Ultra-low latency real-time audio transcription system leveraging NVIDIA Riva RNN-T on AWS GPU instances.
https://github.com/davidbmar/nvidia-riva-rnnt-transcription · private · shipped
A production-ready deployment framework for NVIDIA Riva Speech Skills, specifically optimized for Recurrent Neural Network Transducer (RNN-T) models. It provides a WebSocket-enabled FastAPI wrapper around the Riva gRPC service, enabling streaming transcription with 100-200ms latency. The system automates the provisioning of AWS EC2 g4dn.xlarge instances, manages S3-based artifact storage for Riva containers, and includes comprehensive health monitoring and testing scripts.
git clone https://github.com/davidbmar/nvidia-riva-rnnt-transcription.git cd nvidia-riva-rnnt-transcription ./scripts/step-001-download-riva-to-s3.sh ./scripts/step-002-organize-s3-bintarball.sh ./scripts/step-003-prepare-gpu-instance.sh ./scripts/step-004-install-riva-from-s3.sh ./scripts/step-005-configure-riva-services.sh ./scripts/step-006-test-riva-deployment.sh
flowchart TD
Client[Client Application] -->|WebSocket/HTTP| FastAPI[FastAPI Server]
FastAPI -->|gRPC| Riva[Riva ASR Service]
Riva -->|GPU Compute| GPU[NVIDIA GPU]
FastAPI -->|Read/Write| S3[(AWS S3 Bucket)]
S3 -->|Audio Input| FastAPI
FastAPI -->|Transcript Output| S3
subgraph AWS EC2 Instance
FastAPI
Riva
GPU
end
The system is constructed using a series of six sequential Bash scripts that handle infrastructure-as-code tasks via AWS CLI. It downloads NVIDIA Riva binaries to S3, launches a GPU-enabled EC2 instance, installs Docker and NVIDIA drivers, and configures the Riva server. The application layer consists of Python FastAPI servers that interface with the Riva gRPC endpoint for transcription and use boto3 for S3 integration.
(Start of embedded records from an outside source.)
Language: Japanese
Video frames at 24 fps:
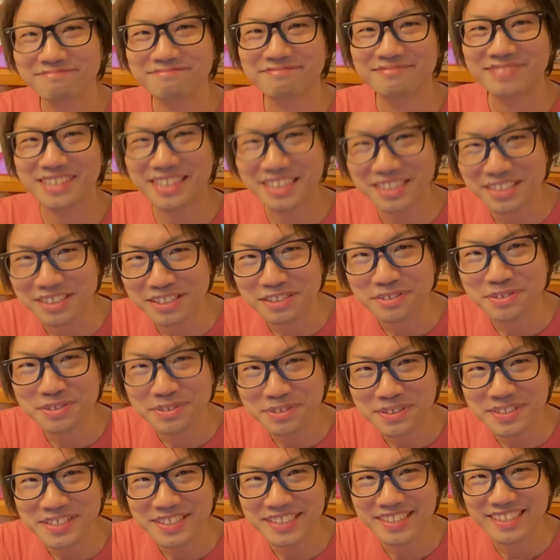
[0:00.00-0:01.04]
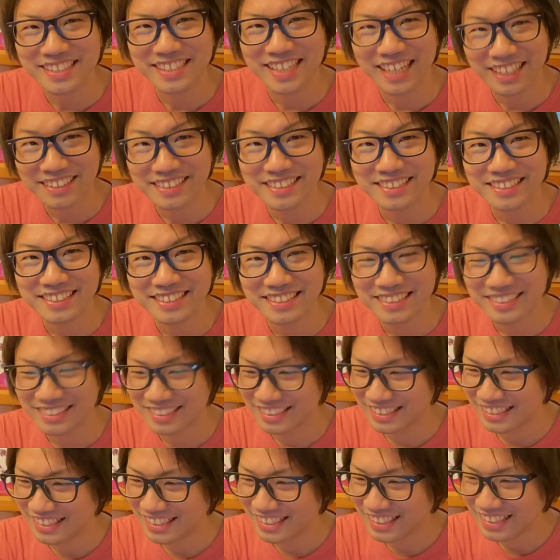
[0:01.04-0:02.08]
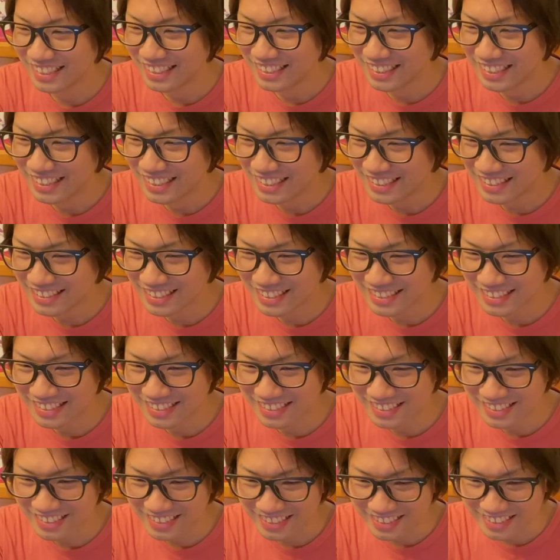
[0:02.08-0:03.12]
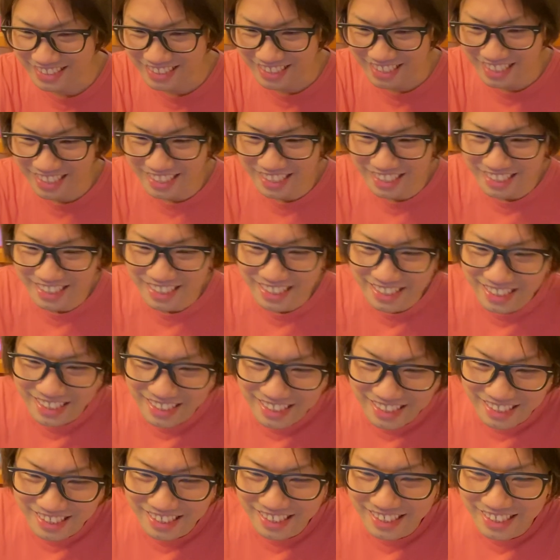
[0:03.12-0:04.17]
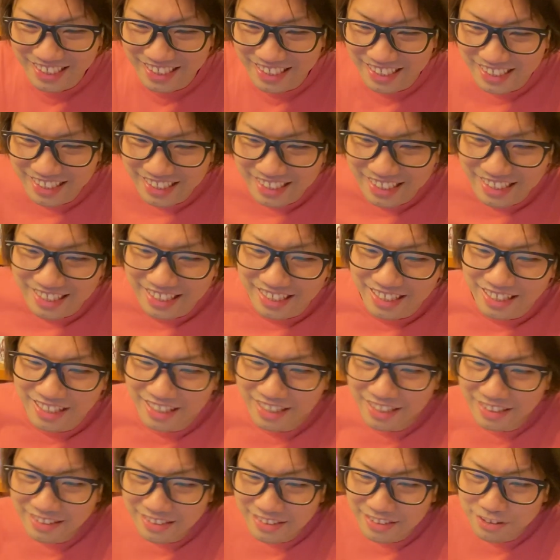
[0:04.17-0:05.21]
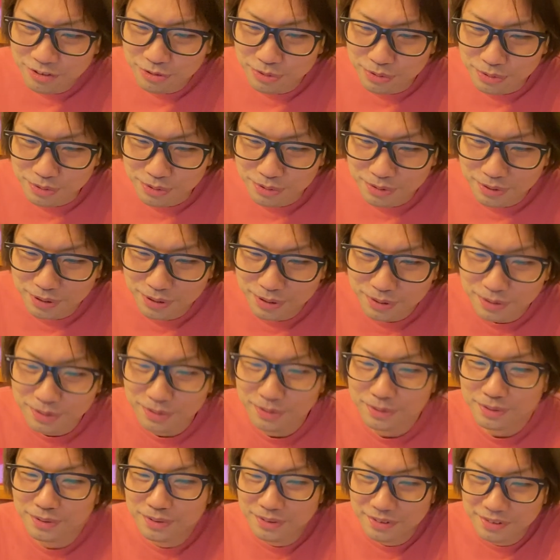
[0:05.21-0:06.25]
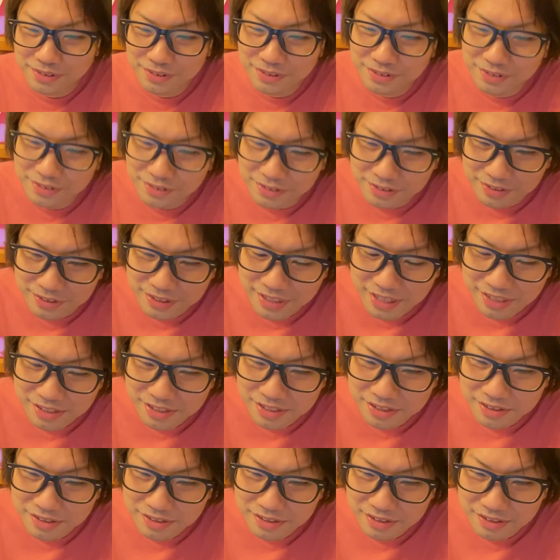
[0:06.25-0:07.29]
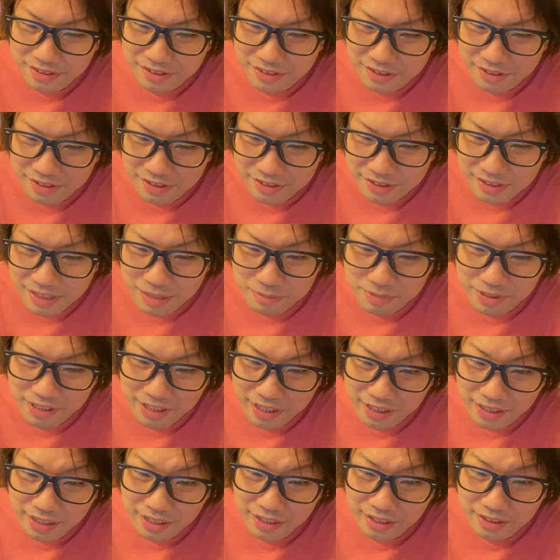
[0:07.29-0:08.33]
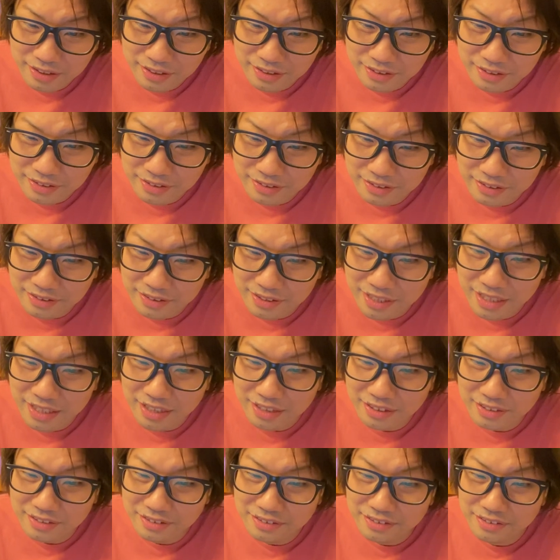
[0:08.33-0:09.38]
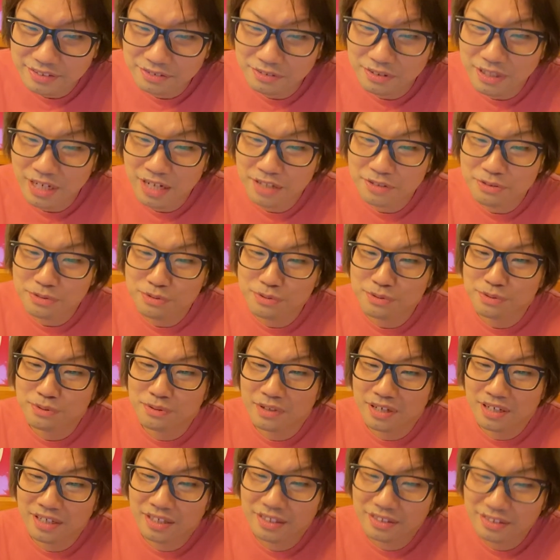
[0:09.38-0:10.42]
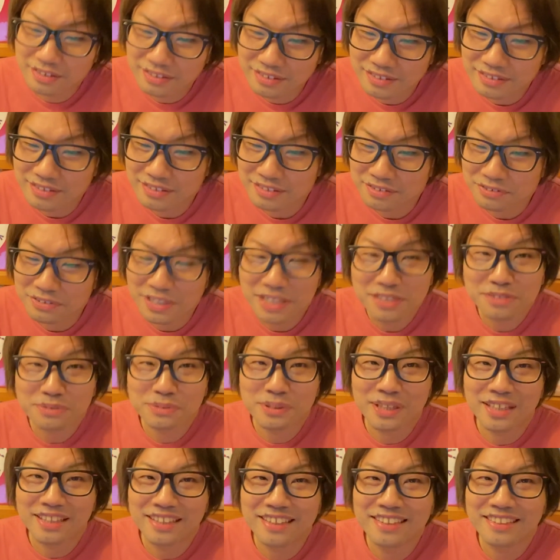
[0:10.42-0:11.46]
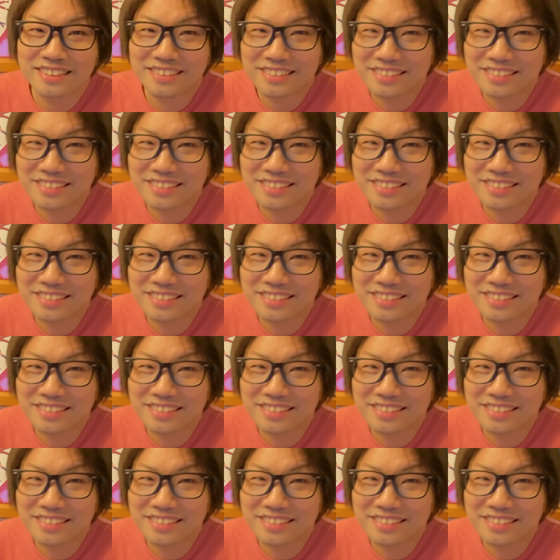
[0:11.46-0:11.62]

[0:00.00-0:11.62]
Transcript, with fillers: 引き続きよろしくお願いしますありがとうございますじゃあ続いてアンドゥ67かなねこれアンドゥはフランス語だね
A mock server is also included for CPU-only development and testing.
sequenceDiagram
participant C as Client
participant F as FastAPI Server
participant R as Riva gRPC Service
participant G as NVIDIA GPU
participant S as AWS S3
C->>F: POST /transcribe/file or WS Connect
alt File Upload
F->>S: Download Audio File
S-->>F: Audio Data
F->>R: StreamingRecognize Request
R->>G: Process Audio Frames
G-->>R: Transcription Tokens
R-->>F: Final Transcript
F->>S: Upload Transcript JSON
else WebSocket Stream
C->>F: Stream Audio Chunks
F->>R: Forward Audio Chunks
R->>G: Real-time Inference
G-->>R: Partial/Final Results
R-->>F: Stream Response
F-->>C: Stream Transcript Updates
end
This project is applied by executing the provided deployment scripts in sequence to provision a dedicated GPU instance in your AWS account. Once deployed, applications can connect to the exposed FastAPI endpoints for file-based or streaming transcription, or directly to the Riva gRPC port for high-performance integration. It is suitable for real-time captioning, live meeting transcription, and voice-controlled interfaces requiring sub-second response times.